Type plasma display panel. 2. The surface discharge gap is provided between the pair of substantially plate-shaped display discharge portions formed of a transparent conductive film, and the bus electrode is provided on the opposite side of the surface discharge gap. 2. The AC plasma display panel according to claim 1, wherein the AC plasma display panel is electrically connected to the outside of the display discharge unit through the connection unit, and extends so as to cross the data electrode. 3. The connection part includes a connection part and a connection part. The connection part is connected to the bus electrode and provided along the partition part, and the connection part is connected to the display discharge part. The AC plasma display panel according to claim 1, wherein the junction and the connection are connected, and the display discharge and the bus electrode are electrically connected. 4. The connection part comprising the connection part and the connection part is provided along every other partition part, and the display discharge part and the bus electrode are electrically connected by one connection part. 4. The connection according to claim 1, wherein
The AC-type plasma display panel according to any one of the above. 5. The display device according to claim 1, wherein the connection portion is formed integrally with the bus electrode, and the display discharge portion is electrically connected to the bus electrode. AC type plasma display panel. 6. The connecting portion is connected to a side edge at an intermediate position between the surface discharge gap and the outside of the display discharge portion on the side opposite to the surface discharge gap, and is provided along the partition wall portion. 2. The device according to claim 1, wherein the surface discharge unit and the bus electrode are electrically connected to a junction.

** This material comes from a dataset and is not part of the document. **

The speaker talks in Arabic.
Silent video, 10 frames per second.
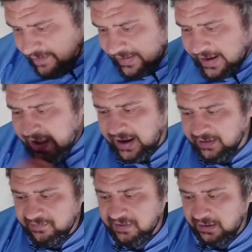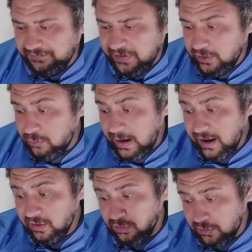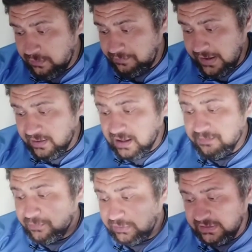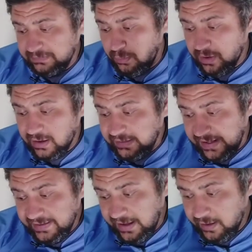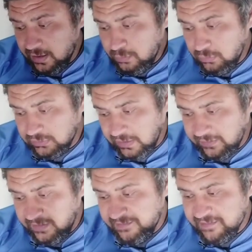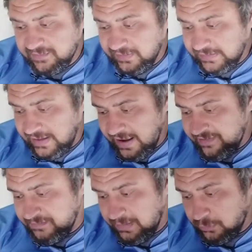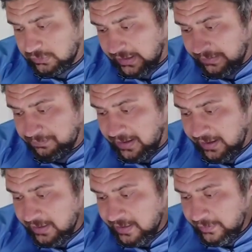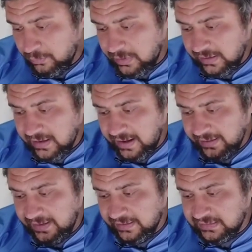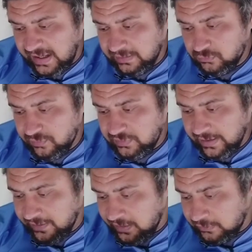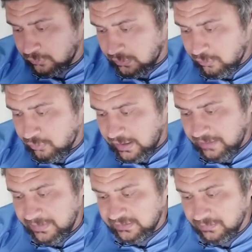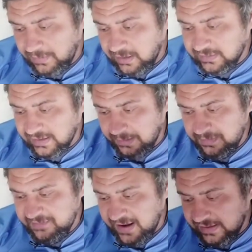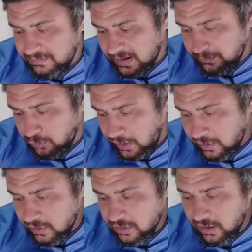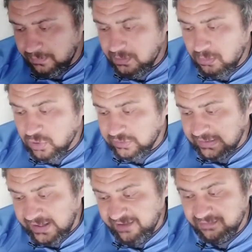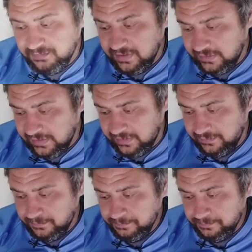اذا جاء احد الصحفيين ومعاه الارقام في اخر 35 مباراه لدينا وتحقيق سلسلة اللا هزيمة لمنتخبنا يمكننا حينها التحدث لكن لا تكرروا كلمات البعض الخبيثة عن المجموعة قبل مباراتين حاسمتين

6. The AC type plasma display panel according to any one of items 1 to 5, 7. A method according to claim 1, wherein a black layer of a colored insulator is formed between the bus electrode and the adjacent bus electrode or on the upper surface of the bus electrode on the glass substrate provided with the bus electrode. The AC-type plasma display panel according to any one of claims 1 to 6, wherein: 8. The data electrode according to claim 1, wherein a width of the data electrode facing the vicinity of the bus electrode is smaller than a width of the data electrode facing the transparent electrode serving as the display discharge portion. The AC-type plasma display panel according to the above. 9. The data electrode width of the display electrode, which is on the scanning electrode side, near the surface discharge gap end of the transparent electrode, is near the end of the transparent electrode opposite to the surface discharge gap. 9. The AC plasma display panel according to claim 1, wherein the width of the data electrode is wider than the width of the facing data electrode.